Experts Recommend Structuring The Rental Market

23 October 2015 – Expansión

The rental market is on the rise in Spain – compared with the market for house sales and purchases, which is only just beginning to recover – but there is no structured supply. Covering this gap would make for an interesting business opportunity over the next few years, according to views shared yesterday by experts at Barcelona Meeting Point (BMP).

Looking towards Europe is not the solution, given the differences, for example, between Spain and Germany. For example, in the largest European economy, at least three companies have packages of more than 100,000 homes for rent. By contrast, in Spain, after two years of operations, (the largest player) Blackstone has accumulated just 10,000 homes.

“There is no volume”, said the CFO of Servihabitat, Feliu Formosa, who thinks that “rental housing that does exist is scattered, in such a way that makes its more difficult to manage”.

The decline in interest rates and the fact that house prices are low means that now is an ideal time for companies to buy properties to them lease out.

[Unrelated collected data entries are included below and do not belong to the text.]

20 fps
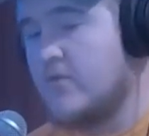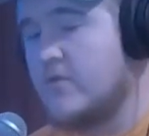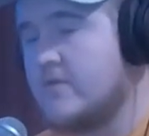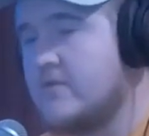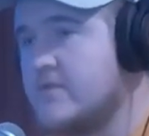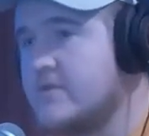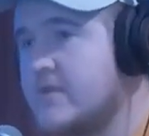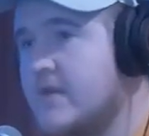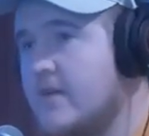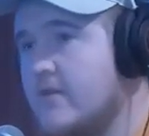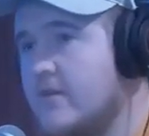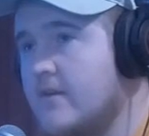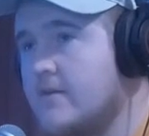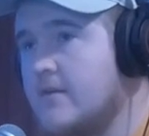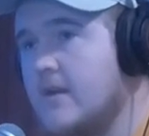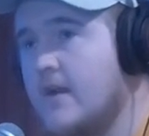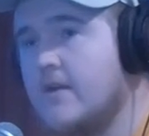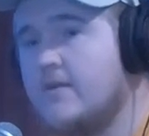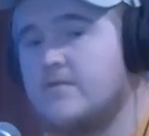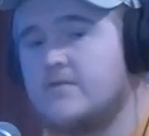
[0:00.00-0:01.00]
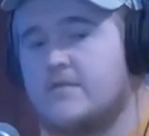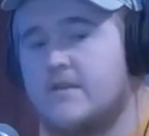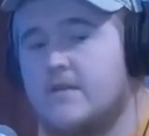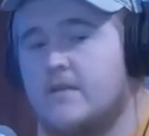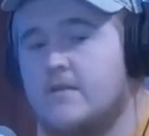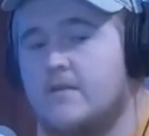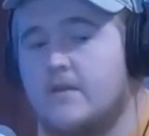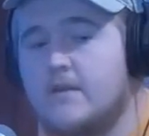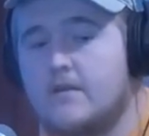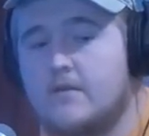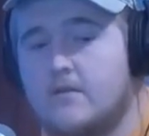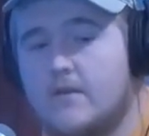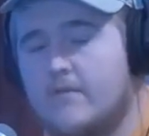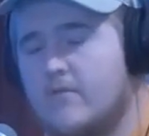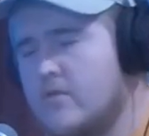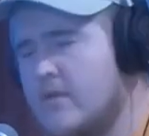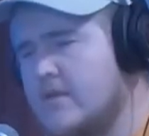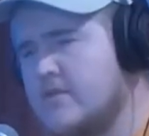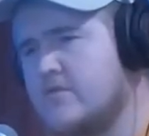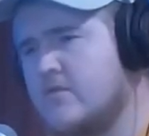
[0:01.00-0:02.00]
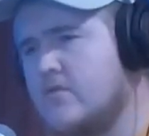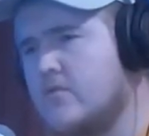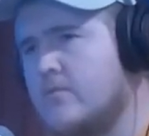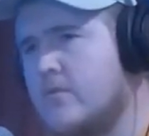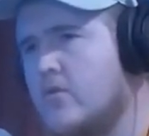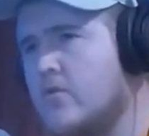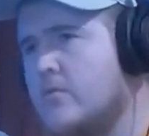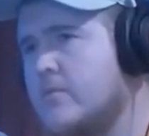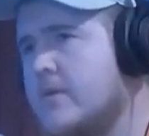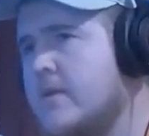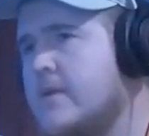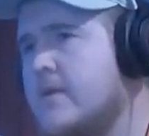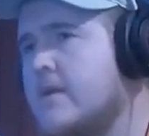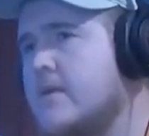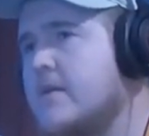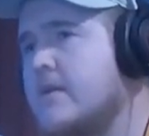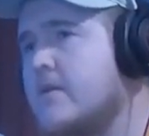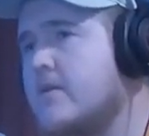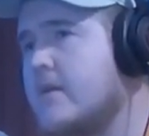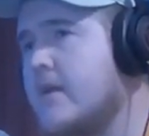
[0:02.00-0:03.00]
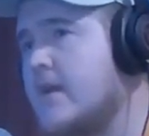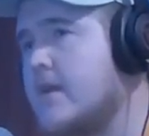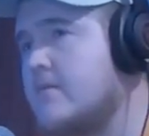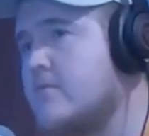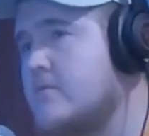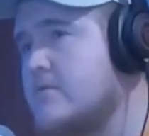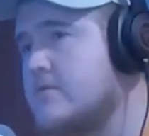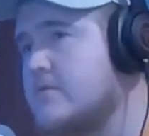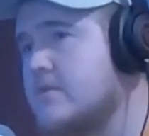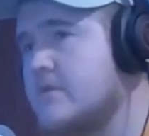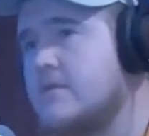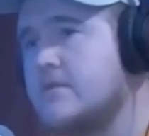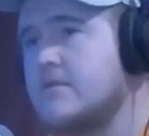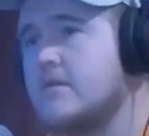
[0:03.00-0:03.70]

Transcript: more than just killing. I understand, like, everyone has their own, own opinion on killing animals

“Homes are cheap for executing this strategy”, said the President of CBRE España, Adolfo Ramírez-Escudero, who argued that there are economic, social, labour and entry cost reasons to believe that the rental segment is no longer going to be just a token market in comparison with the market for house sales and purchases.

More profitability

There are more incentives for companies to develop this segment of the market. The main one is the improvement in yields.

According to the Director General of Morgan Stanley in London, Javier García-Carranza, the greatest returns should not come from the appreciation (of property prices) in the market – that would make the rental market a “cyclical business” – but rather from the provision of more value added services and improvements in capital costs.

According to the sources consulted, between 15% and 17% of the population are now chosing to rent (rather than buy), whilst at the beginning of the century, that figure amounted to just 10%.